(Editor's Note: This is the eighth and final story in a series of articles on Spring Creek National Fish Hatchery, leading up to the facility's 100th anniversary in September.)
Between 1970 and 1983, the commercial catch declines from 5 million to 1.2 million pounds.
The Spring Creek National Fish Hatchery was redesigned and rebuilt by the U.S. Army Corps of Engineers in 1972, an expansion designed to partially compensate for the loss of fall chinook spawning grounds caused by dam construction elsewhere along the Columbia River.
At present, the hatchery raises over 15 million tule fall chinook salmon annually. The production cycle starts in September each year when adults that have imprinted on the hatchery's spring water start entering the hatchery via a fish ladder.

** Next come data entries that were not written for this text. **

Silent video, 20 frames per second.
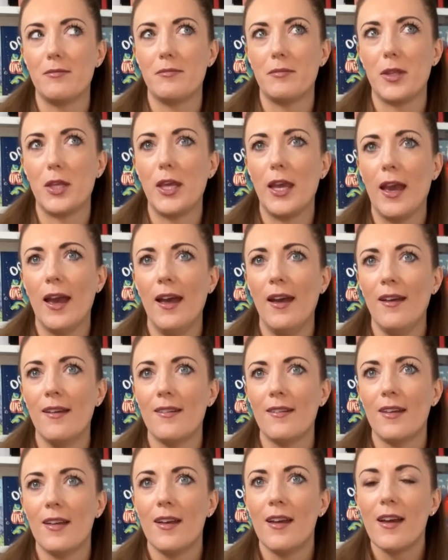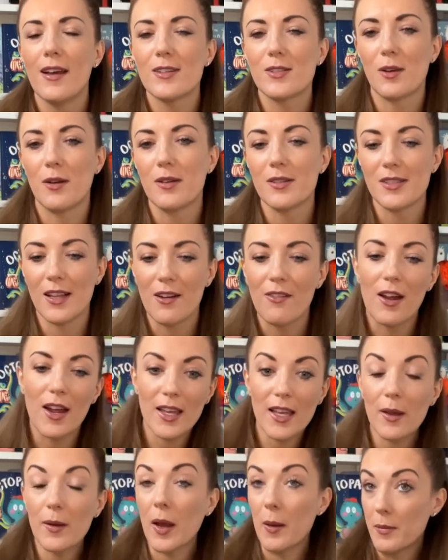yeah. So I was like, right,
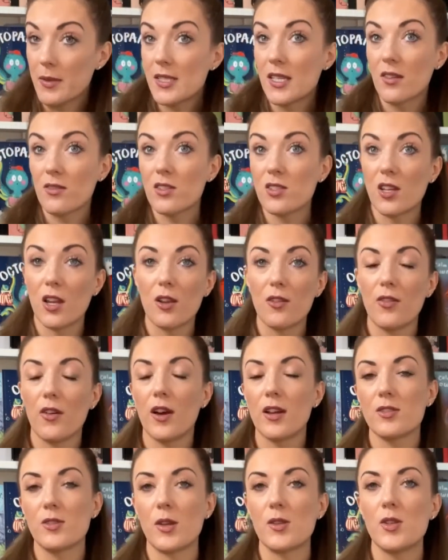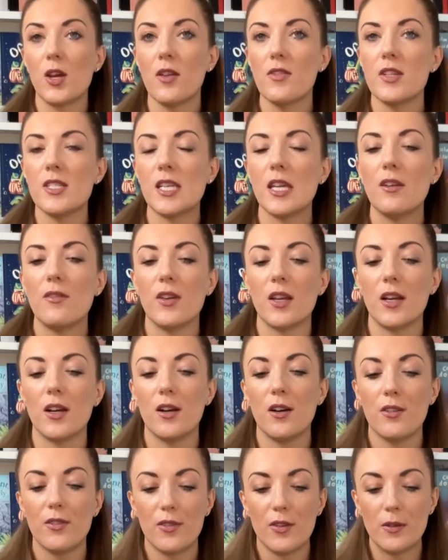yeah, come and sit on the sofa. So I turned the TV
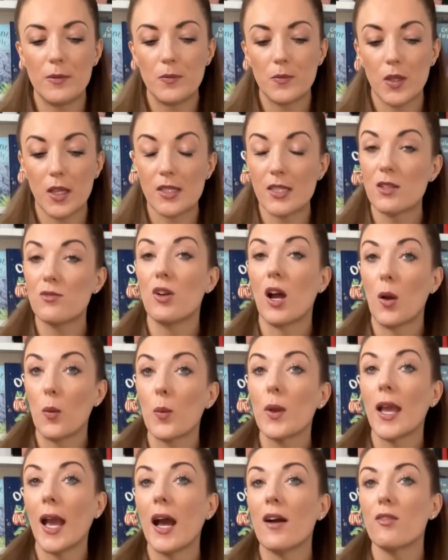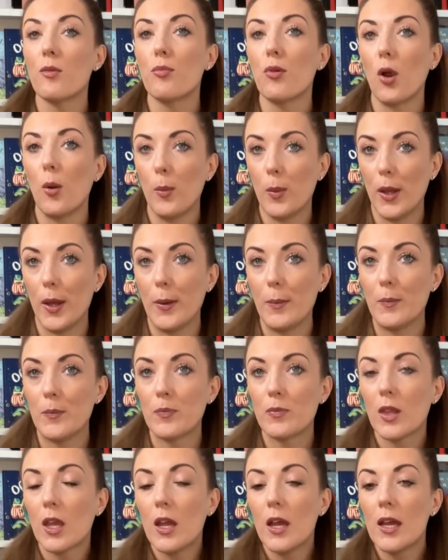off. I said, right, we have a problem.
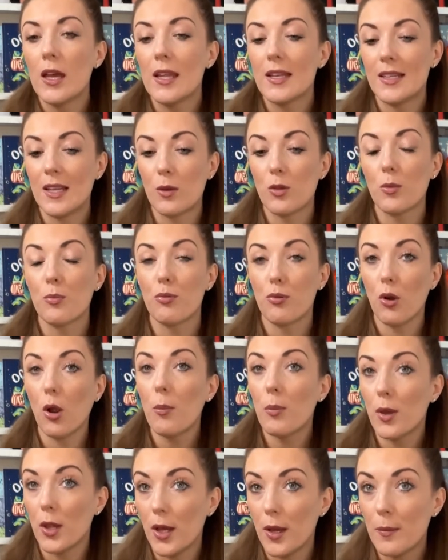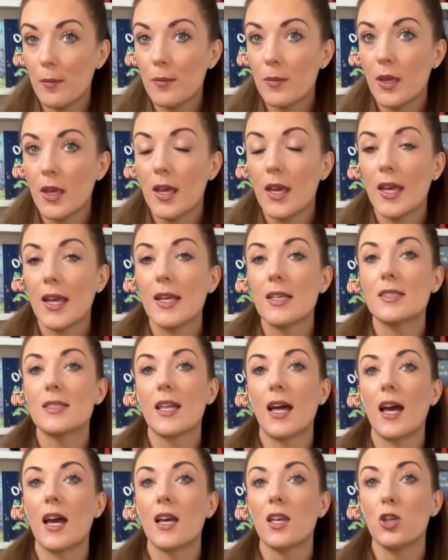Now the problem is
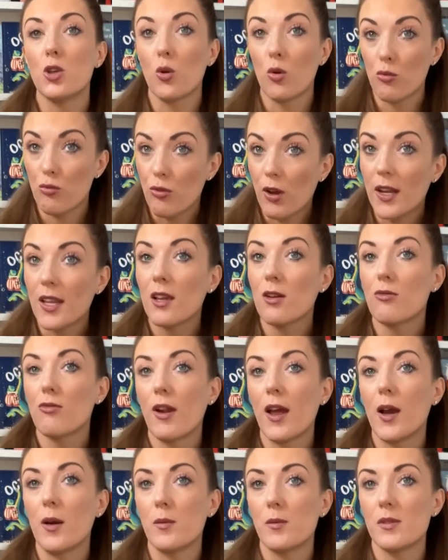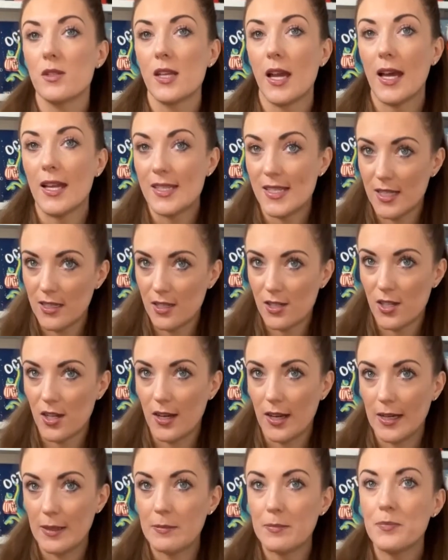that you're running around at dinner
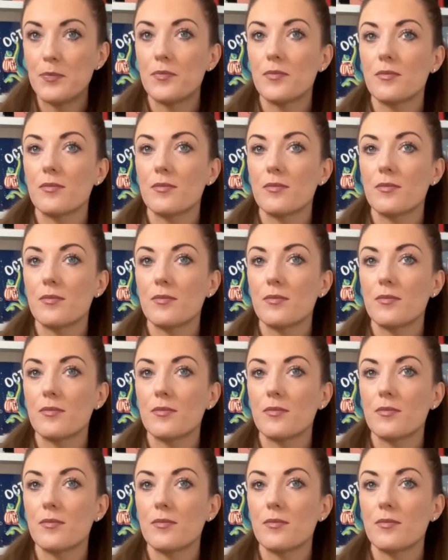time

Spawning starts mid-September and generally ends during the first week of October.
The incubation building is equipped with 292 double stacked heat incubators with a total capacity of 60 million eggs. Once, in the late 1950's, the hatchery took over 96 million eggs.
Eggs hatch by mid-November, and swim-up fry are transferred to ponds before Christmas, 350,000 -- 375,000 fish in each pond.

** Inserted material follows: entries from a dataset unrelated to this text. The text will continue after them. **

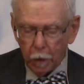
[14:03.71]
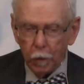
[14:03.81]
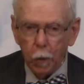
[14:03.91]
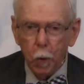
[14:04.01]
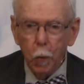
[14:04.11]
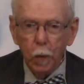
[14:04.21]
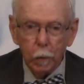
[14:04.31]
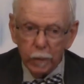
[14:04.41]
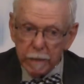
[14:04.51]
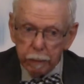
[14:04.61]
Who will
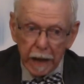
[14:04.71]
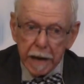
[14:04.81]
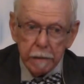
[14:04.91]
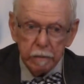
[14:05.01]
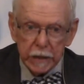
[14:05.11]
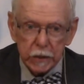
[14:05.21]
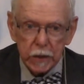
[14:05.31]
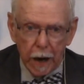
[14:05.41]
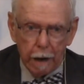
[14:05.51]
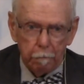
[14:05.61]
we blame this
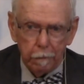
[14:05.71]
time?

Today, Spring Creek NFH has an adult escapement goal of 7,000 adult salmon to collect enough eggs for production of 15 million fish.
In its one hundred years, the Spring Creek National Fish Hatchery has contributed an estimated 15 million adult salmon to the commercial, tribal and sport fisheries in both the ocean and the Columbia River.
Please join us in celebrating 100 years of fish culture at the Spring Creek National Fish Hatchery Centennial Celebration on Saturday, Sept. 8.
The event will take place from 9 a.m. to 3 p.m. with a formal ceremony at 10:30. The day will be filled with viewing of adult tule fall chinook salmon, hatchery tours, educational, natural, cultural, and historical displays and demonstrations. The Yakama Nation will be providing cultural dancing and demonstrations in the afternoon. They will also be providing a concession featuring Indian tacos and Indian fry bread, in addition to a salmon-bake.